The answer must consist of the records, repeated exactly.
____ Data extract
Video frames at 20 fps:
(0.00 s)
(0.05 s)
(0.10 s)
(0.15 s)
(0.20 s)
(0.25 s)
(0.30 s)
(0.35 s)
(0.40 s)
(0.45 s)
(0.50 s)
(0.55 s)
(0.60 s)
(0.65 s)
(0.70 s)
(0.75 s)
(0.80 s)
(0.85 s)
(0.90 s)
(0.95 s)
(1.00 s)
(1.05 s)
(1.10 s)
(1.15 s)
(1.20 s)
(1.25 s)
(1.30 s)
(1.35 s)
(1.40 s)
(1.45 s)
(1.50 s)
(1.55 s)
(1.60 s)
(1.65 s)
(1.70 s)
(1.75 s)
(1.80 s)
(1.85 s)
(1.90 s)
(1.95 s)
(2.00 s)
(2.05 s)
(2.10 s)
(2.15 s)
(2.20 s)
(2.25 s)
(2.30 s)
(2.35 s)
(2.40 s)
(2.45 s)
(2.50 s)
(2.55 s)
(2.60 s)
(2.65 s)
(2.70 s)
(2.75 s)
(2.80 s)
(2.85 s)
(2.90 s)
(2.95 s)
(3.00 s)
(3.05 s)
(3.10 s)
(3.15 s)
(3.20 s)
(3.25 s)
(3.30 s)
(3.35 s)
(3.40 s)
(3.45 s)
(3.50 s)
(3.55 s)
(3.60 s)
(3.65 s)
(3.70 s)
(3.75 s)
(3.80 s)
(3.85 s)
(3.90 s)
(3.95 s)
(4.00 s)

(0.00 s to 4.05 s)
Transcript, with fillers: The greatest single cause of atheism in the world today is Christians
________
Solution:
Video frames at 20 fps:
(0.00 s)
(0.05 s)
(0.10 s)
(0.15 s)
(0.20 s)
(0.25 s)
(0.30 s)
(0.35 s)
(0.40 s)
(0.45 s)
(0.50 s)
(0.55 s)
(0.60 s)
(0.65 s)
(0.70 s)
(0.75 s)
(0.80 s)
(0.85 s)
(0.90 s)
(0.95 s)
(1.00 s)
(1.05 s)
(1.10 s)
(1.15 s)
(1.20 s)
(1.25 s)
(1.30 s)
(1.35 s)
(1.40 s)
(1.45 s)
(1.50 s)
(1.55 s)
(1.60 s)
(1.65 s)
(1.70 s)
(1.75 s)
(1.80 s)
(1.85 s)
(1.90 s)
(1.95 s)
(2.00 s)
(2.05 s)
(2.10 s)
(2.15 s)
(2.20 s)
(2.25 s)
(2.30 s)
(2.35 s)
(2.40 s)
(2.45 s)
(2.50 s)
(2.55 s)
(2.60 s)
(2.65 s)
(2.70 s)
(2.75 s)
(2.80 s)
(2.85 s)
(2.90 s)
(2.95 s)
(3.00 s)
(3.05 s)
(3.10 s)
(3.15 s)
(3.20 s)
(3.25 s)
(3.30 s)
(3.35 s)
(3.40 s)
(3.45 s)
(3.50 s)
(3.55 s)
(3.60 s)
(3.65 s)
(3.70 s)
(3.75 s)
(3.80 s)
(3.85 s)
(3.90 s)
(3.95 s)
(4.00 s)

(0.00 s to 4.05 s)
Transcript, with fillers: The greatest single cause of atheism in the world today is Christians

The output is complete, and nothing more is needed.